I would suggest the best way to accomplish this is to have a token of some kind that validates the request is a 'good' request. You can do that with a cookie, a session store of some kind, or a parameter (or some combination).
What I would suggest for something like this is to generate a unique url for the service that expires after a short period of time. You could do something like this pretty easily with Memcache. This strategy could also be used to obfuscate the service url (which would not provide any actual security, but would raise the bar for someone wanting to make direct calls).
Lastly, you could also use public key crypto to do this, but that would be very heavy. You would need to generate a new pub/priv key pair for each request and return the pubkey to the js client (here is a link to an implementation in javascript) http://www.cs.pitt.edu/~kirk/cs1501/notes/rsademo/
You can add a random number as a flag to determine whether the request are coming from the page just sent:
1) When generates index.html, add a random number to the JSON request URL:
Old: http://example.com/json/?zipcode=12345
New: http://example.com/json/?zipcode=12345&f=234234234234234234
Add this number to the Session Context as well.

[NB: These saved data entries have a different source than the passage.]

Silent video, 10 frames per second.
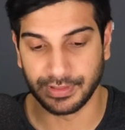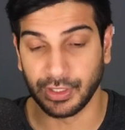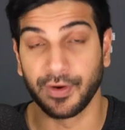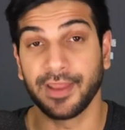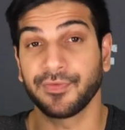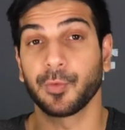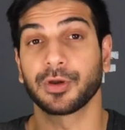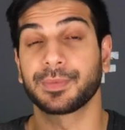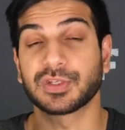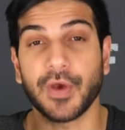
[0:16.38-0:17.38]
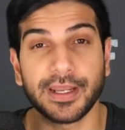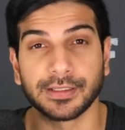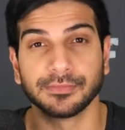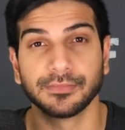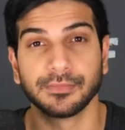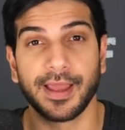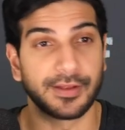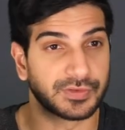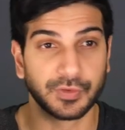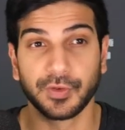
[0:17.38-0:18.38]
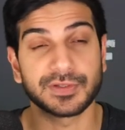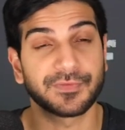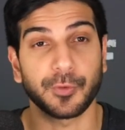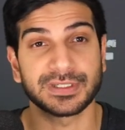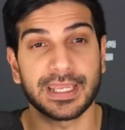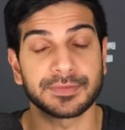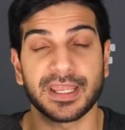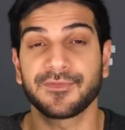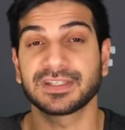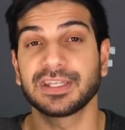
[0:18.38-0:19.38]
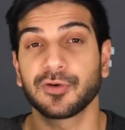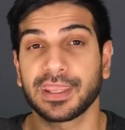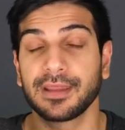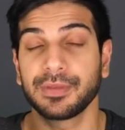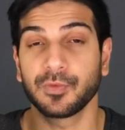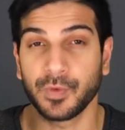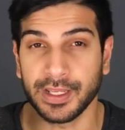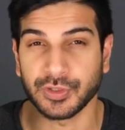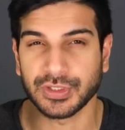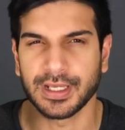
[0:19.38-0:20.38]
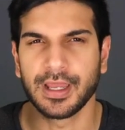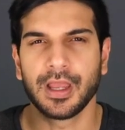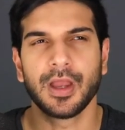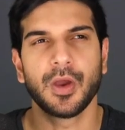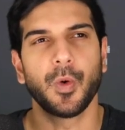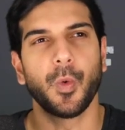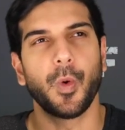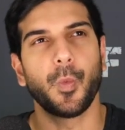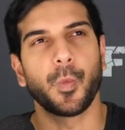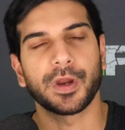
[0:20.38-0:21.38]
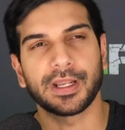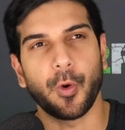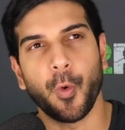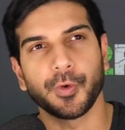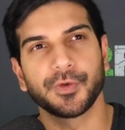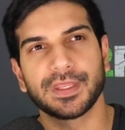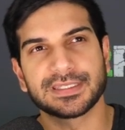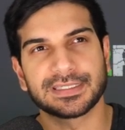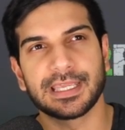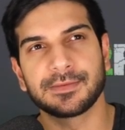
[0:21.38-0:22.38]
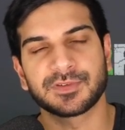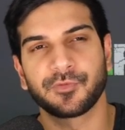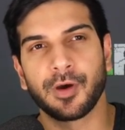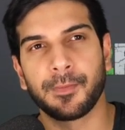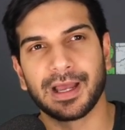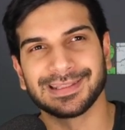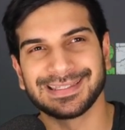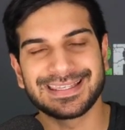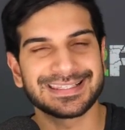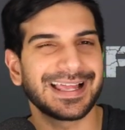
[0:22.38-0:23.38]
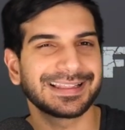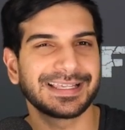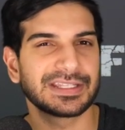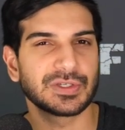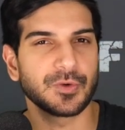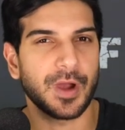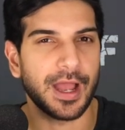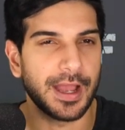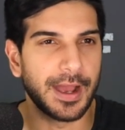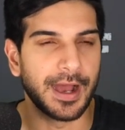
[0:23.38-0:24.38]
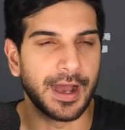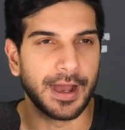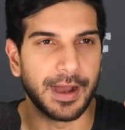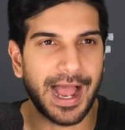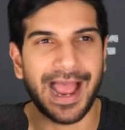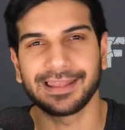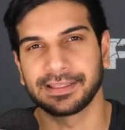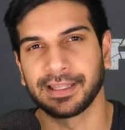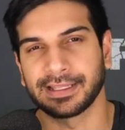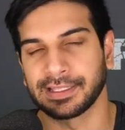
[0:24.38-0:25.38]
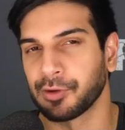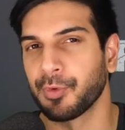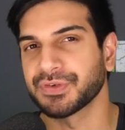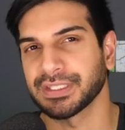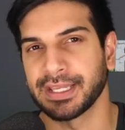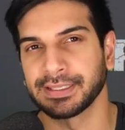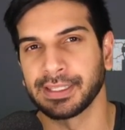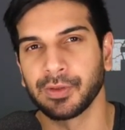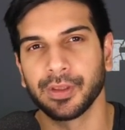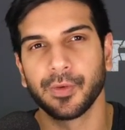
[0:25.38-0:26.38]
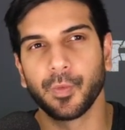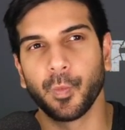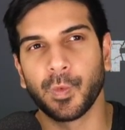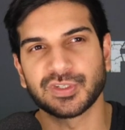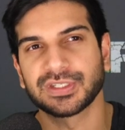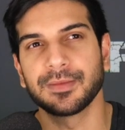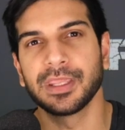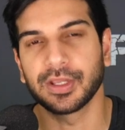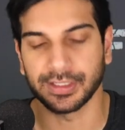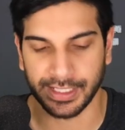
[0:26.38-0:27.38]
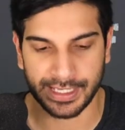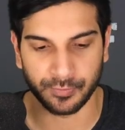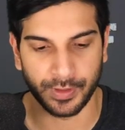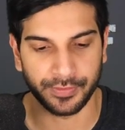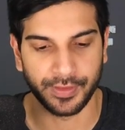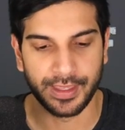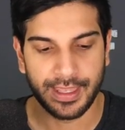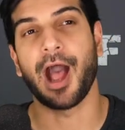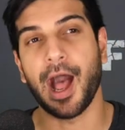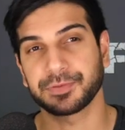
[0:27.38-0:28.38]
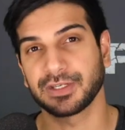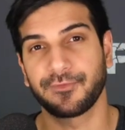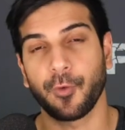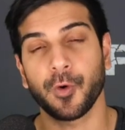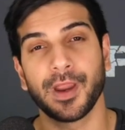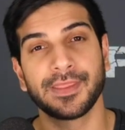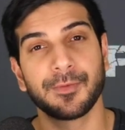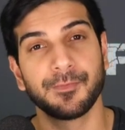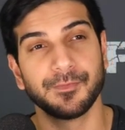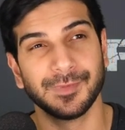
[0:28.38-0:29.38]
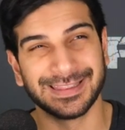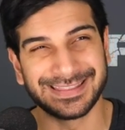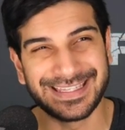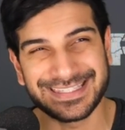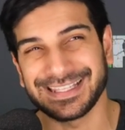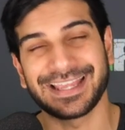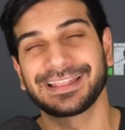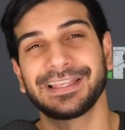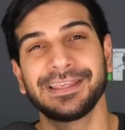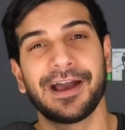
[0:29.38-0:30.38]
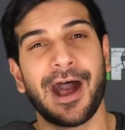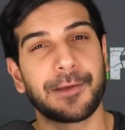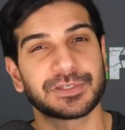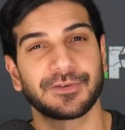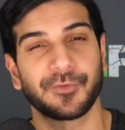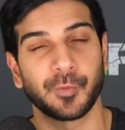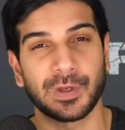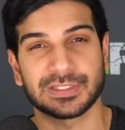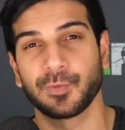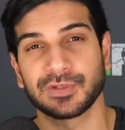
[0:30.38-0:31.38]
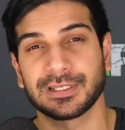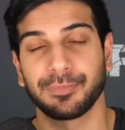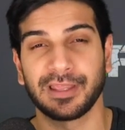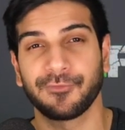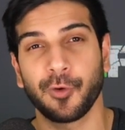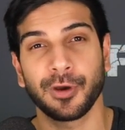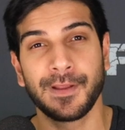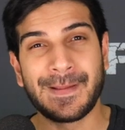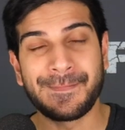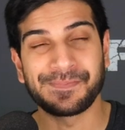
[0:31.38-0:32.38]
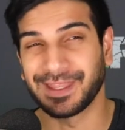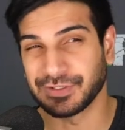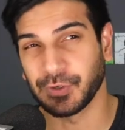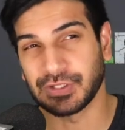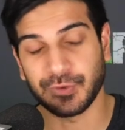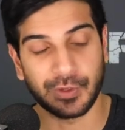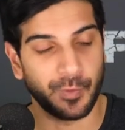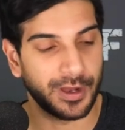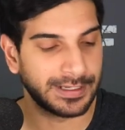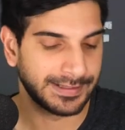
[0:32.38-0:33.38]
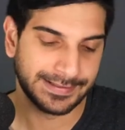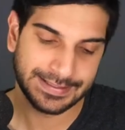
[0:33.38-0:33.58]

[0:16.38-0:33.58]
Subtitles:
you know, if he were to be traded to those 4 teams, if a deal can be reached, we're going to order these teams from least likely to highly likely or most likely which team he could land with. Option 4 and the least likely option for Russell Wilson to play for in 2021,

2) The client browser renders the index.html and request JSON data by the new URL.
3) Your server gets the json request and checks the flag number with Session Context. If matched, response data. Otherwise, return an error message.
4) Clear Session Context by the end of response, or timeout triggered.
Accept only POST requests to the JSON-yielding URL. That won't prevent determined people from getting to it, but it will prevent casual browsing.
I know this is old but for anyone getting here later this is the easiest way to do this. You need to protect the AJAX subpage with a password that you can set on the container page before calling the include.
The easiest way to do this is to require HTTPS on the AJAX call and pass a POST variable. HTTPS + POST ensures the password is always encrypted.
So on the AJAX/sub-page do something like
if ($_POST["access"] == "makeupapassword")
{
...
}
else
{
echo "You can't access this directly";
}
When you call the AJAX make sure to include the POST variable and password in your payload. Since it is in POST it will be encrypted, and since it is random (hopefully) nobody will be able to guess it.
If you want to include or require the PHP directly on another page, just set the POST variable to the password before including it.
$_POST["access"] = "makeupapassword";
require("path/to/the/ajax/file.php");
This is a lot better than maintaining a global variable, session variable, or cookie because some of those are persistent across page loads so you have to make sure to reset the state after checking so users can't get accidental access.
Also I think it is better than page headers because it can't be sniffed since it is secured by HHTPS.
You'll probably have to have some kind of cookie-based authentication. In addition, Ignacio has a good point about using POST. This can help prevent JSON hijacking if you have untrusted scripts running on your domain. However, I don't think using POST is strictly necessary unless the outermost JSON type is an array. In your example it is an object.